AI Service API Reference
Complete REST API documentation for AI service endpoints.
Base URL
All AI endpoints are prefixed with /ai:
Endpoints Overview
-
POST
/ai/chat
Send chat message and receive AI response
-
POST
/ai/chat/stream
Stream AI responses with Server-Sent Events
-
GET
/ai/conversations
List user conversations with metadata
-
GET
/ai/conversations/{id}
Get conversation with full message history
-
GET
/ai/health
Check AI service health status
-
GET
/ai/version
Get service version and capabilities
Chat Endpoints
POST /ai/chat
Send a chat message and receive AI response.
Request Body:
| Field | Type | Required | Description |
|---|---|---|---|
message |
string | ✅ Yes | User's chat message |
conversation_id |
string | null | ❌ No | Existing conversation ID (creates new if null) |
user_id |
string | ❌ No | User identifier (default: "api-user") |
Response:
{
"message_id": "uuid",
"content": "AI response text",
"conversation_id": "uuid",
"response_time_ms": 1234.5
}
Examples:
import httpx
response = httpx.post( # (1)!
"http://localhost:8000/ai/chat",
json={
"message": "What is async/await in Python?", # (2)!
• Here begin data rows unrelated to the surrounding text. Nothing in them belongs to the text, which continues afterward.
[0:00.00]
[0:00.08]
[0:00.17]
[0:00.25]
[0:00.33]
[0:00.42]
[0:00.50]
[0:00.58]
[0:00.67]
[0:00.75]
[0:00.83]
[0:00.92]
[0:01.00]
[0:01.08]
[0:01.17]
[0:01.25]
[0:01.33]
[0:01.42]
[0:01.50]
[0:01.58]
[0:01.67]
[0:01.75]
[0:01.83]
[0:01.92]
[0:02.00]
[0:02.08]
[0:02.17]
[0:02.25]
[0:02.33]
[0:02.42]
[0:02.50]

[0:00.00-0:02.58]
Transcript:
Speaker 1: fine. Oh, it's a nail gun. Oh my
"user_id": "my-user" # (3)!
}
)
data = response.json()
print(f"AI: {data['content']}") # (4)!
print(f"Conversation: {data['conversation_id']}") # (5)!
- POST request to the chat endpoint
- The user's message - this is what gets sent to the AI
- User identifier for conversation tracking (optional, defaults to "api-user")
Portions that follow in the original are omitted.